By contrast, Wendig continues, works created by AI are not art. Instead, he says, they demonstrate how some people “fetishize ideas but dismiss the work”: 

“They’re the people who tell writers, ‘I’ll give you the idea, then you write it, and we’ll split the profits.’ For them, the vision is everything, and the work is just an annoying obstacle. But the WORK is everything. The work is how a thing happens, where it’s made, where skill is put to work. AI in creativity is for the people who have no skill, no work, no effort, no ethic. They just want to push a button.” 

I recently came across a YouTube video from an SEO marketer extolling the benefits of using AI to autopopulate blogs on a wide range of topics, including bonsai. There’s a real irony, I thought: using autoblogged and AI-generated resources to understand the art of bonsai – a practice developed over nearly 15 centuries that reflects deep thinking about things like proportion, asymmetry and the importance of making the art appear effortless and undesigned by human hands (hmmm). 

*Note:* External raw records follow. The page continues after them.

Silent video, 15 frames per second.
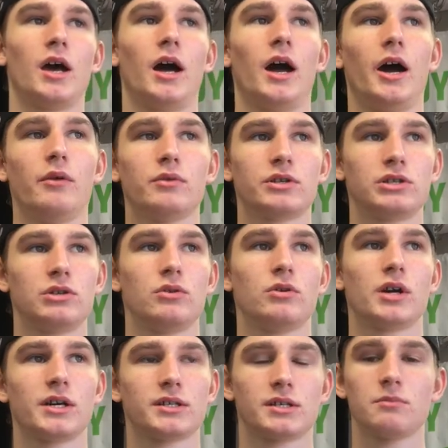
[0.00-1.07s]
I will see you
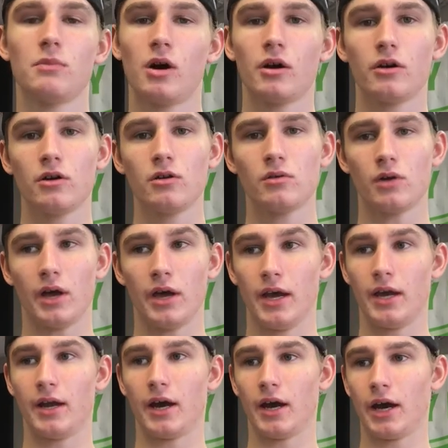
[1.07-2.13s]
guys tomorrow,
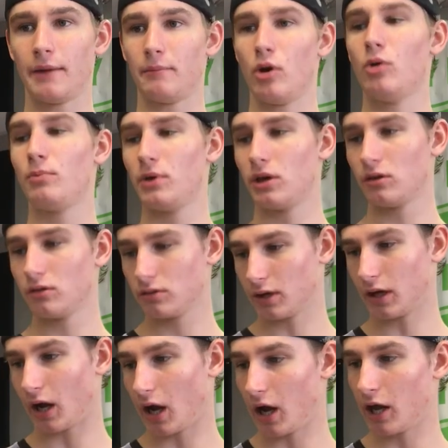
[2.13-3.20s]
and I'm hoping
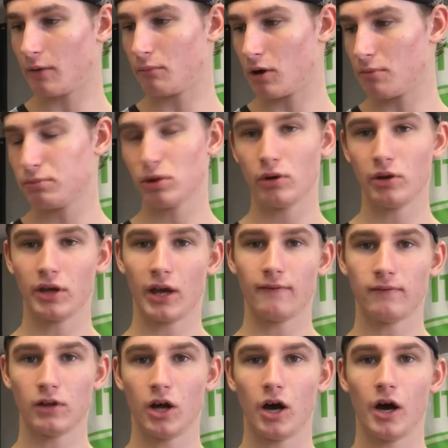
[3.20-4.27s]
that I am uploading a
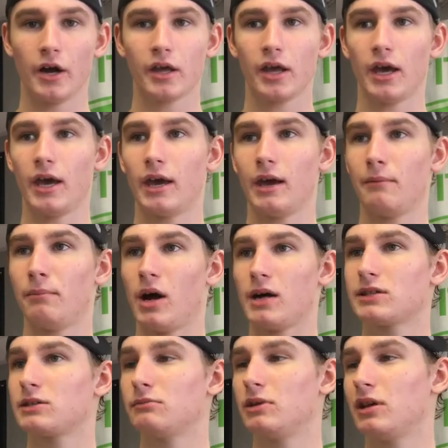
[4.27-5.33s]
vlog and
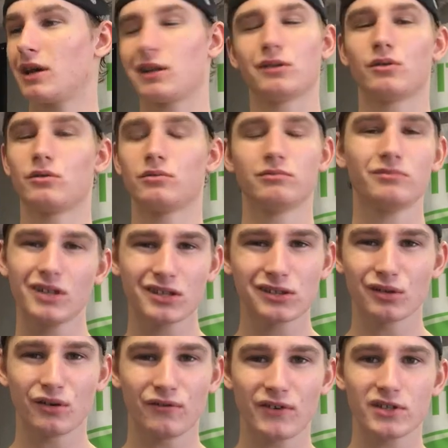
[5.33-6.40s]
possibly like a little, a
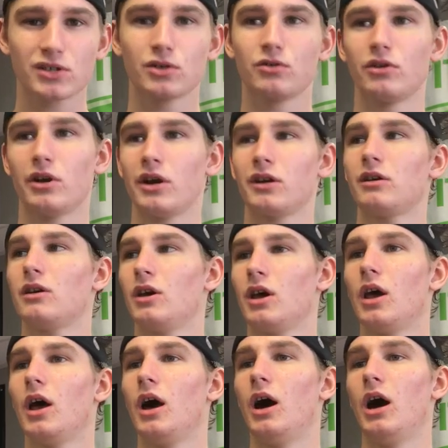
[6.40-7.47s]
little fun scooter edit.
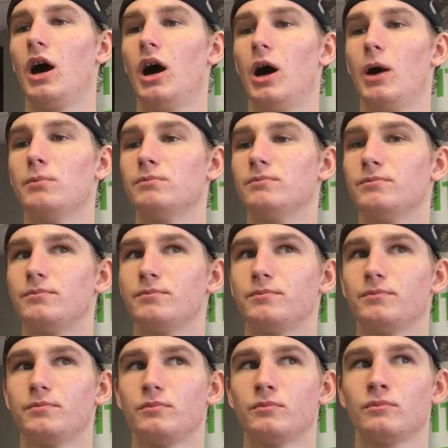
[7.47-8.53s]
Um,
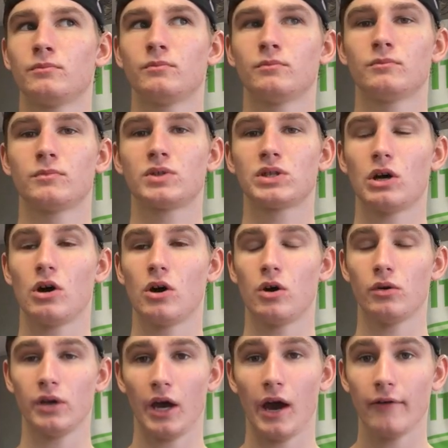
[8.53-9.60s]

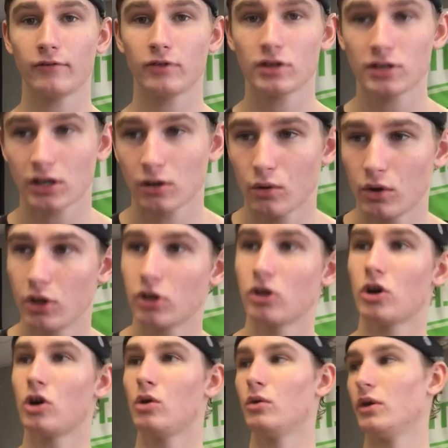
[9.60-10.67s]
so yeah, after this, I'm going to
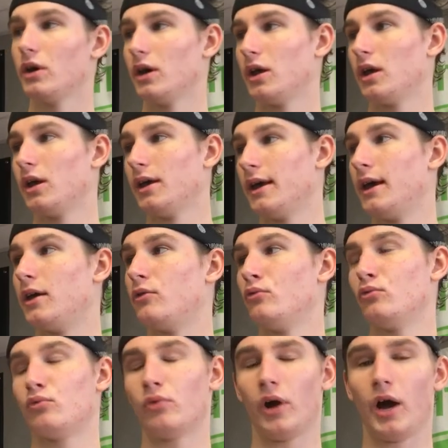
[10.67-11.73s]
go and
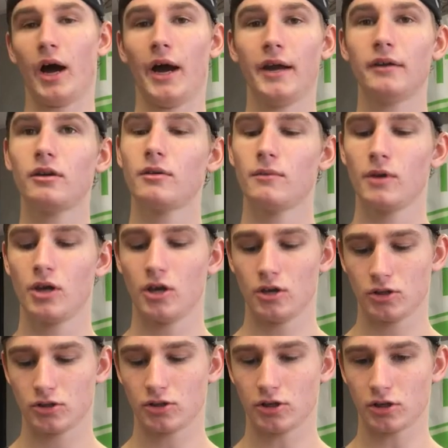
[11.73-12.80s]
ride
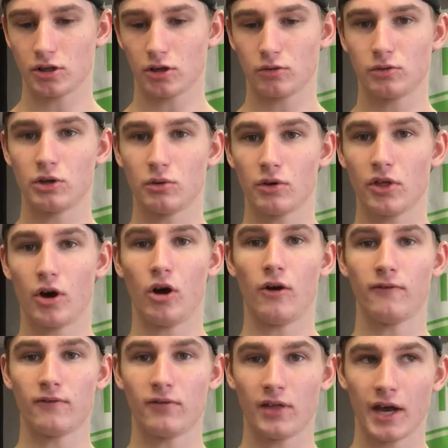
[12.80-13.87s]
so I'm going to go deal with
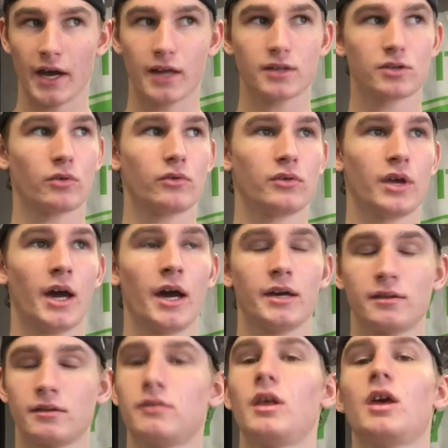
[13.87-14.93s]
all of that. So
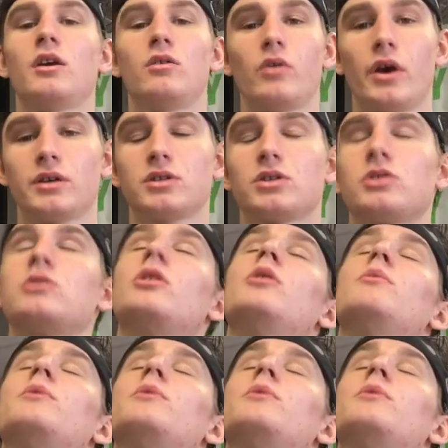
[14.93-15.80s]
guys, thank you guys just so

Autoblogging is easy. Bonsai is hard. And the human skill required to make good bonsai look effortless is one reason that the art form has been revered and preserved for centuries. Autoblogging has a long way to go. 

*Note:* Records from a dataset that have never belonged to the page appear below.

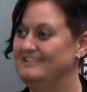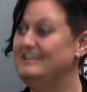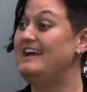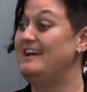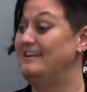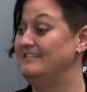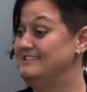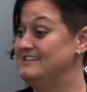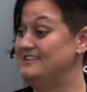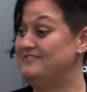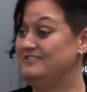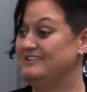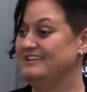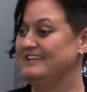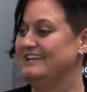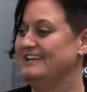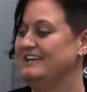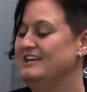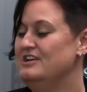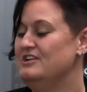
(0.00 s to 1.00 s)
Yeah,
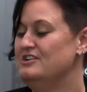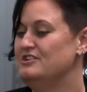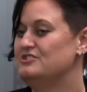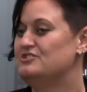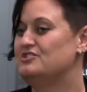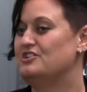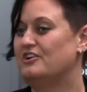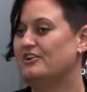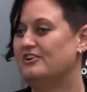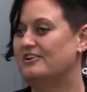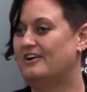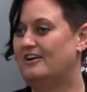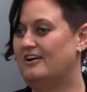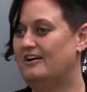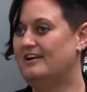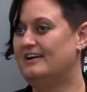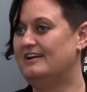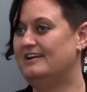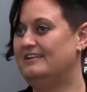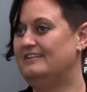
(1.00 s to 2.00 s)
definitely. So
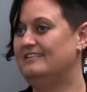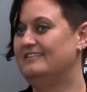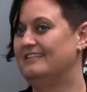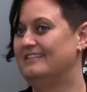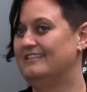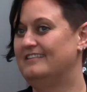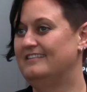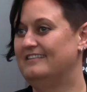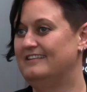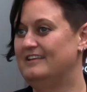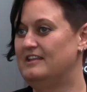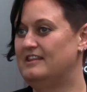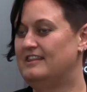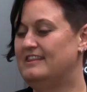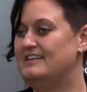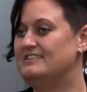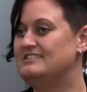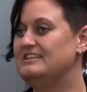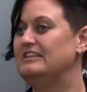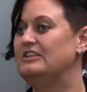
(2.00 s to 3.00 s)

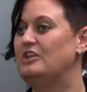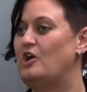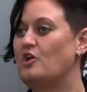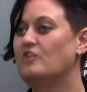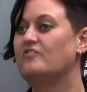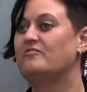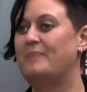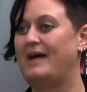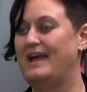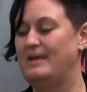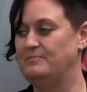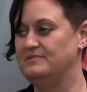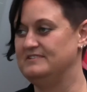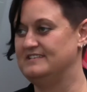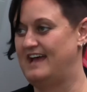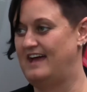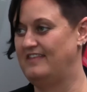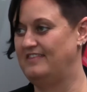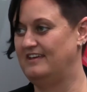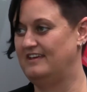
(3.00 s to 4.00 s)
there's a lot of papers
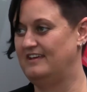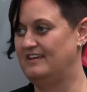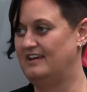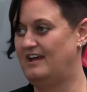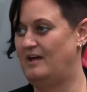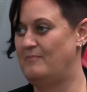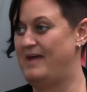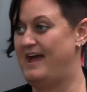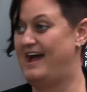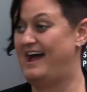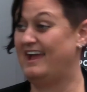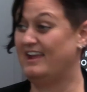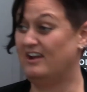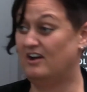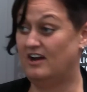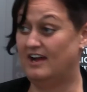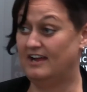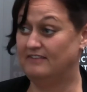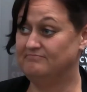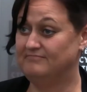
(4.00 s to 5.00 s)
out there about
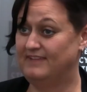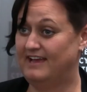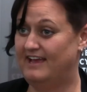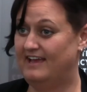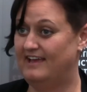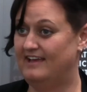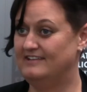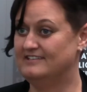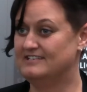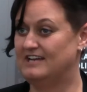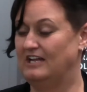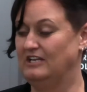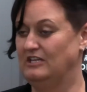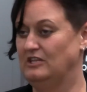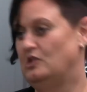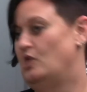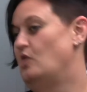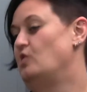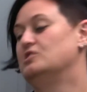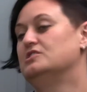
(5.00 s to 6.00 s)
AI and a
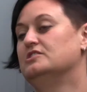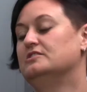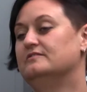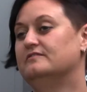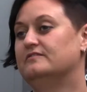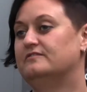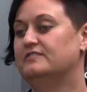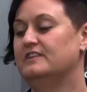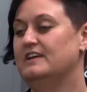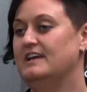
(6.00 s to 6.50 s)
lot of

The complex processes behind a ‘simple’ blog post 

Consider how we work at Collective Content. The simple act of creating this blog and taking it from idea to published words involved much more than “pushing a button”. Note that our process will vary from project to project, depending on who’s working on it and their individual work preferences, but it will look something like this: 

  1. Inspired by Wendig’s blog post, we started thinking,What’s Collective Content’s spin on this? What do we have to say about the creative process and how we work? How do we approach the process of bringing clients’ ideas to life and satisfying their needs so they feel they’ve received a good end product that’s worth paying for?’
  1. Then came ‘marinating’ time. This involved thinking about the different angles we could take and the main message we want to convey to our audience. Refining these ideas involved going back to past articles or social media posts we’ve read, or Slack and email conversations we’ve had about similar topics. It meant writing lots of notes and visiting lots of different websites: Wendig’s blog, Google, IMDB, Wikipedia, Thesaurus.com, AP News, YouTube and more.
  1. After that, it was time to review notes and begin writing: Start with a possible opening sentence. Write a few more sentences. Take a break. Come back, decide the lead paragraph should say something else and start writing from a slightly different angle. Keep writing, refining the messages with our key audience in mind. Get up to a few hundred words, then take another break. Come back later, reread and revise some more. Finally, share with others on the Collective Content team for suggestions and edits.
  1. Based on that feedback, revise again, then ask the team for another review. Does the post make sense? Does it deliver on the desired message? Is it clean of factual errors, misspellings, typos, grammatical errors and colloquialisms that might not translate for a global English-speaking audience? Finally, save a clean copy and prepare to post on WordPress.
  1. Publishing the final blog involves more writing: Adding a title and keywords. Creating metadata and copy for social media. Finding an appropriate illustration, resizing as needed and adding information to credit the source. And, finally, hitting ‘Publish’.

That, clearly, is a lot more than “pushing a button”. 

Here at Collective Content, we don’t create bonsai. But we do apply the decades’ worth of skills and experience that our team has to the challenges of creating useful, readable and valuable content for humans working in the B2B space. We don’t use AI to do that – and we’ve established a policy that says we won’t. Because we understand that art – including the craft of effective communication for businesses – is about people.